This article is the seventh in a series of in-depth stories related to the controversy surrounding the settlement of Quiet-Title litigation between the County of San Bernardino Flood Control District, County of San Bernardino, and Colonies Partners, L.P.

In this story, we will further simplify the settlement agreement covered in part six and also attempt to provide some little known issues related to the settlement.

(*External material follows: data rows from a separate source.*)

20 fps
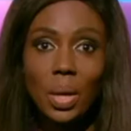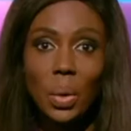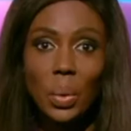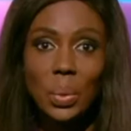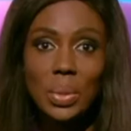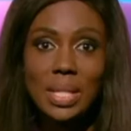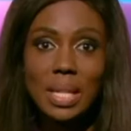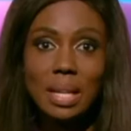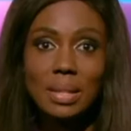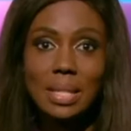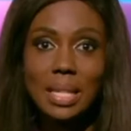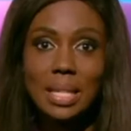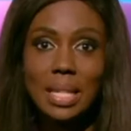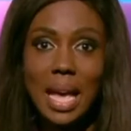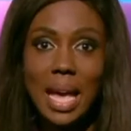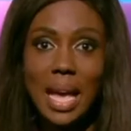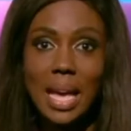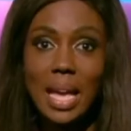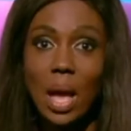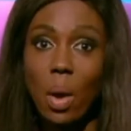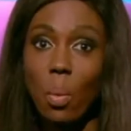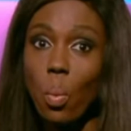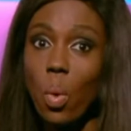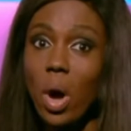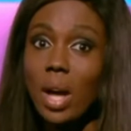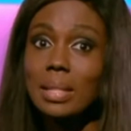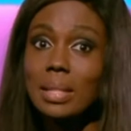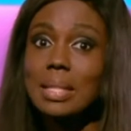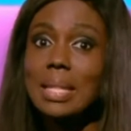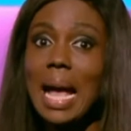Also today,
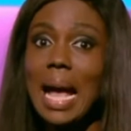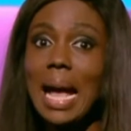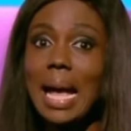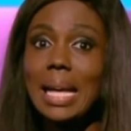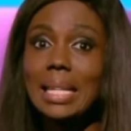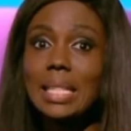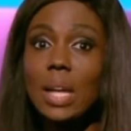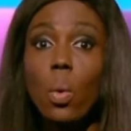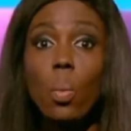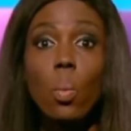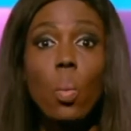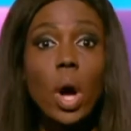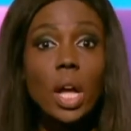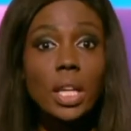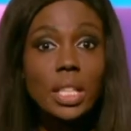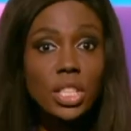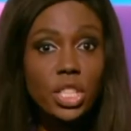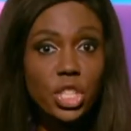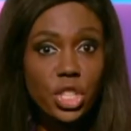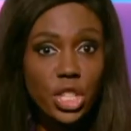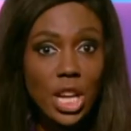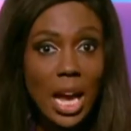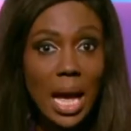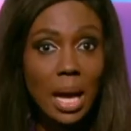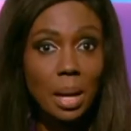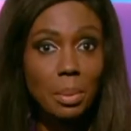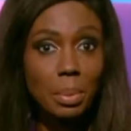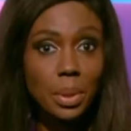one's had, one's jab.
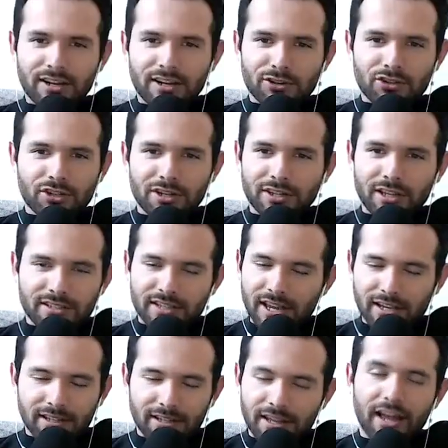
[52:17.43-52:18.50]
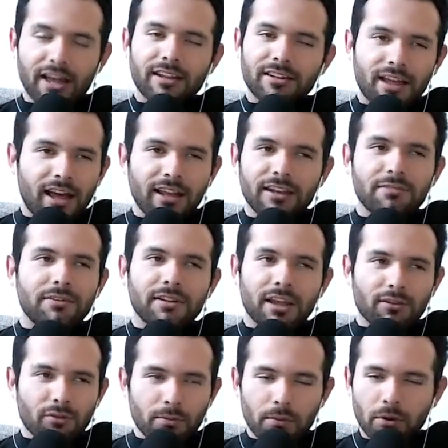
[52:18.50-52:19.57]
her shit that's like not even like
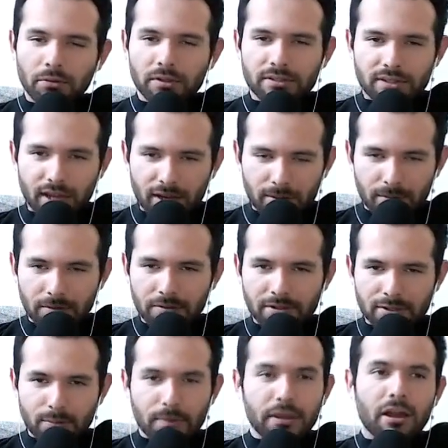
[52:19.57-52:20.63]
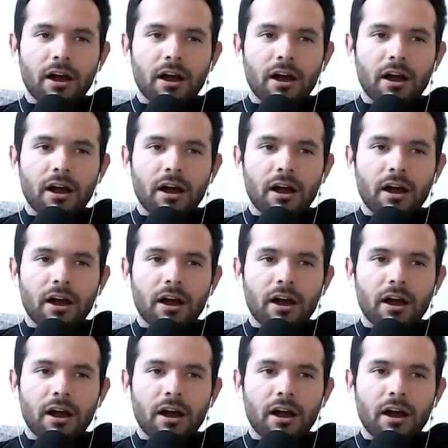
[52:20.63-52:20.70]
remotely skatable. It's beyond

To better translate the financial and other points of the settlement we provide the following:

Colonies Partners, L.P.                 County of San Bernardino
Receives $102 million                      Receives title to 72 acres of
                                           of which 67 acres is appraised
                                           in 2006 at $85 million.
Colonies transfers                         Receives possession and control
$2 million back to Flood Control           Basin A, Basin B, and related
District upon settlement of current        channels, and other structures
related litigation with City of Upland.    constructed by Colonies Partners
                                           at a cost of $22 million.
Colonies waives claim to $22 million
in costs related to the design and
construction of Basin A, Basin B, and
other flood control structures.
Colonies waives claim to legal expenses
of $6 million.
Colonies waives claim to damages of
$43 million due to expenses caused by
cloud on title related to constructed
lots.
Colonies waives claim to damages of
$11.5 million in lost revenue from
increased infrastructure costs per lot
sold due to the elimination of 300 lot
sites within the 67 acres transferred
to the Flood Control District.
Colonies waives claim for $36 million
in damages due to a three-year delay
in the development of phase two.

In an effort to reach a successful resolution to the long-standing dispute it was recommended that all sides mutually select a neutral third-party mediator with the qualifications and background to understand the technical nature of the litigation, judge the risks to all parties, and be of a stature and character to make a recommendation.

All sides agreed to Edward Panelli, a retired California Supreme Court Justice with impeccable credentials. Panelli’s fee was very expensive and equally shared by all sides.

Panelli’s qualifications and background is covered in part six.

One of the driving factors that played into the settlement was loss of confidence in outside legal counsel. The firm of Jone Day resigned as the outside attorney on the case just prior to settlement. The reason given by Jones Day was they felt the settlement was too high and the County would win on appeal.

Some members of the board however felt attorneys fees were motivating the drive to appeal Judge Christopher Warner’s decision against the County. After all, nothing is more appetizing than a deep-pocket governmental client.

Jones Day had nine attorneys assigned to the case and the county’s fees alone were skyrocketing towards ten million dollars.

A proposal was made to Jones Day that if the County appealed Warner’s ruling, would Jones Day place their fees for the appeal at risk? In other words, we (the county) lose on appeal, you lose the fees paid to you for handling the appeal.

The law firm declined.

County attorneys were afraid to sign off on the settlement agreement. Panelii wasn’t.

InlandPolitics is in the process of obtaining court transcripts for some of the proceedings for the Warner trial.